SÜSSHOLZ
SÜSSHOLZ
Glycyrrhiza glabra, auch als Süßholz bekannt, wird seit der Antike in der Naturheilkunde und als Grundlage für Lakritze verwendet. Bereits Hippokrates und Hildegard von Bingen beschrieben Süßholz als wirksames Mittel bei Husten, Heiserkeit und Magenbeschwerden.
Die Süßholzwurzel enthält zahlreiche wertvolle Inhaltsstoffe – allen voran Glycyrrhizin, das für die typische Süße verantwortlich ist und entzündungshemmende sowie schleimlösende Eigenschaften besitzt.
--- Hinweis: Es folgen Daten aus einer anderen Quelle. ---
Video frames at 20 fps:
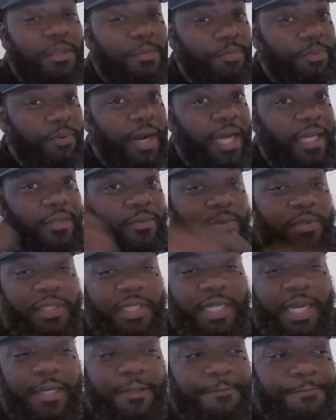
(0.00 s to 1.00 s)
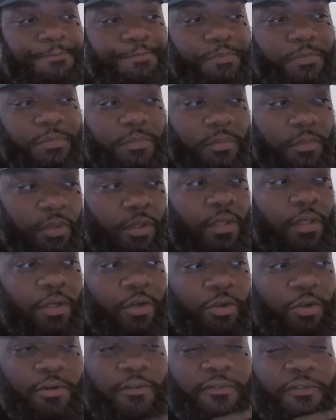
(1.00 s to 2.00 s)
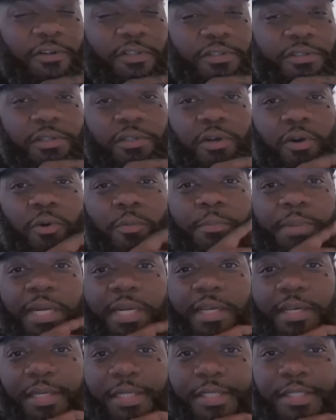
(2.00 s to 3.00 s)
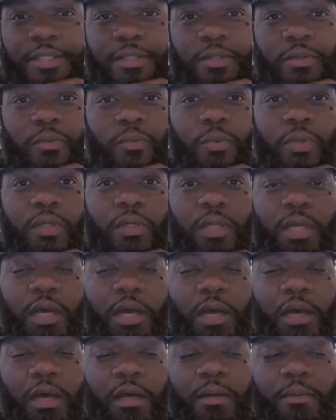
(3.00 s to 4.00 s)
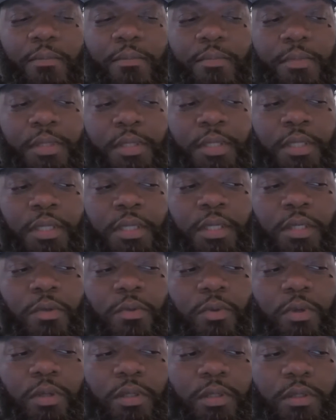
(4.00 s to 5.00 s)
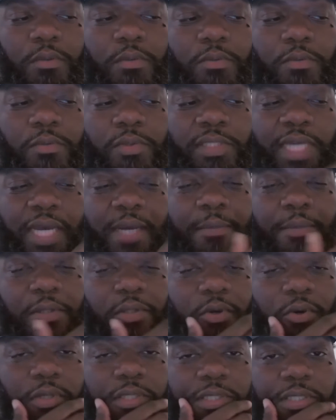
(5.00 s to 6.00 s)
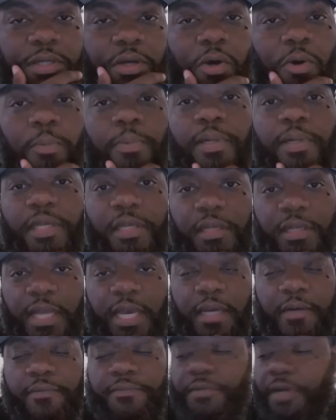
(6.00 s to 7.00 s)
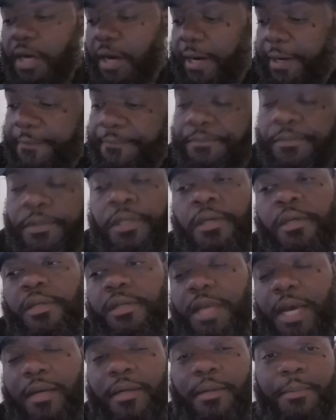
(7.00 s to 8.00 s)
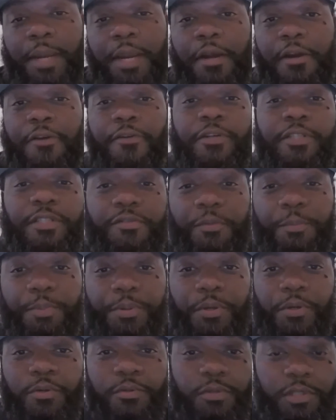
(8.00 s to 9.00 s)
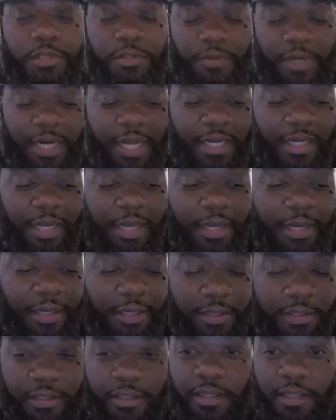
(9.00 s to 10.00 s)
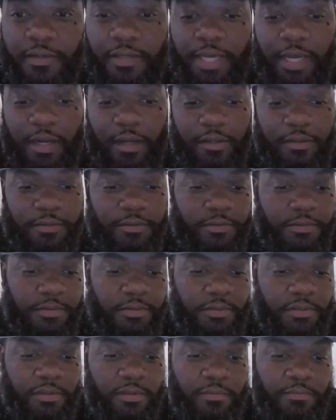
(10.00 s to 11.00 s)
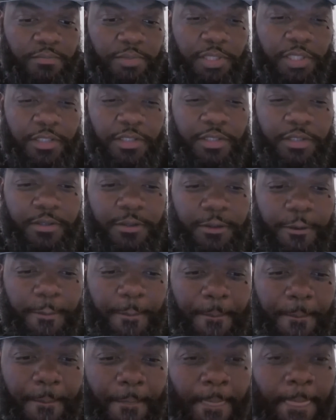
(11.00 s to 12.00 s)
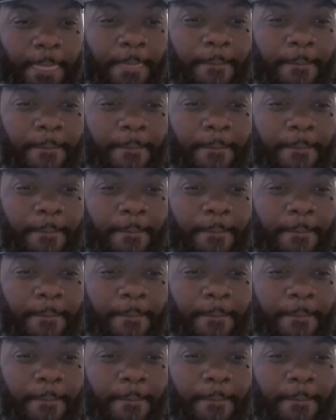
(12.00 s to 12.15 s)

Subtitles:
You'll be surprised with that universal obedience will what type of doors it'll open in your life. All right. Dr. Marion Christopher Pugh, straight out the A. Love y'all. Peace.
Daneben enthält Süßholz Flavonoide, ätherische Öle und Saponine, die die Pflanze zu einer vielseitigen Heilpflanze für die basische Ernährung machen.
In der Pflanzenheilkunde wird Süßholz traditionell bei Erkältungskrankheiten, trockenem Reizhusten und Heiserkeit eingesetzt. Es unterstützt den Magen-Darm-Trakt und kann zur Förderung einer gesunden Nebennierenfunktion beitragen – ein bewährter Bestandteil pflanzlicher Rezepturen, der im Einklang mit einer basenüberschüssigen Ernährung die Verdauung und das allgemeine Wohlbefinden fördert.
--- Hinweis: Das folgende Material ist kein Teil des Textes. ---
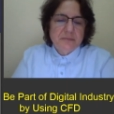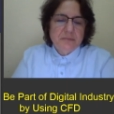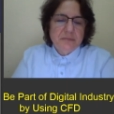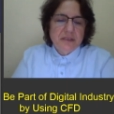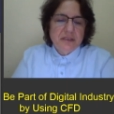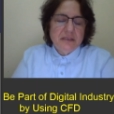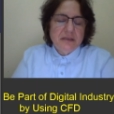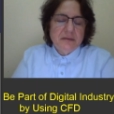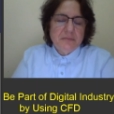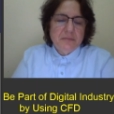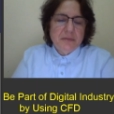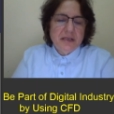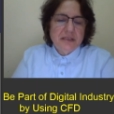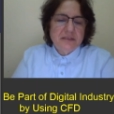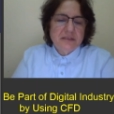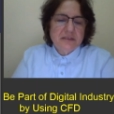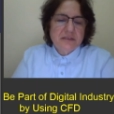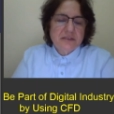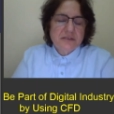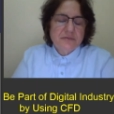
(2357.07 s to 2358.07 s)
In a
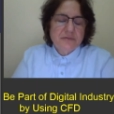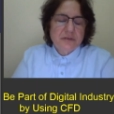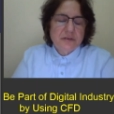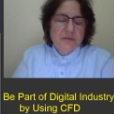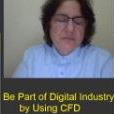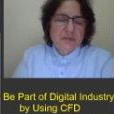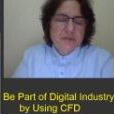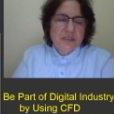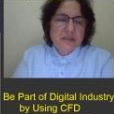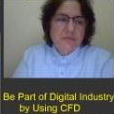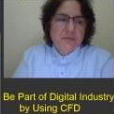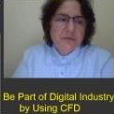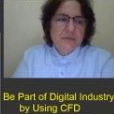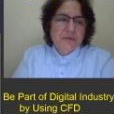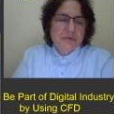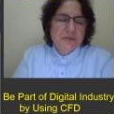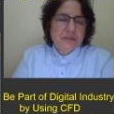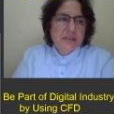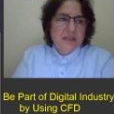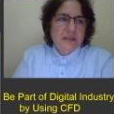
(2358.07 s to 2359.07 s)
matrix form.
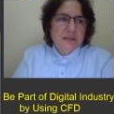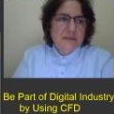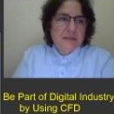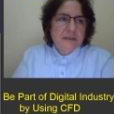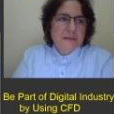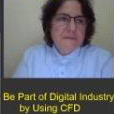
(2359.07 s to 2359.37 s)
Suppose that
Angewendet wird Süßholz als Tee, Tinktur oder in Form von Kräutermischungen. Besonders in Kombination mit Thymian, Lindenblüten oder Salbei entfaltet es seine Wirkung harmonisch. Auch in der traditionellen chinesischen Medizin (TCM) ist Süßholz ein fester Bestandteil vieler Rezepturen, die die Balance im Körper fördern.
Süßholz ist ein bewährtes Naturheilmittel – mild, ausgleichend und vielseitig einsetzbar zur Linderung von Erkältungssymptomen, zur Unterstützung des Magen-Darm-Trakts und zur Förderung des allgemeinen Wohlbefindens im Einklang mit einer basenüberschüssigen Ernährung.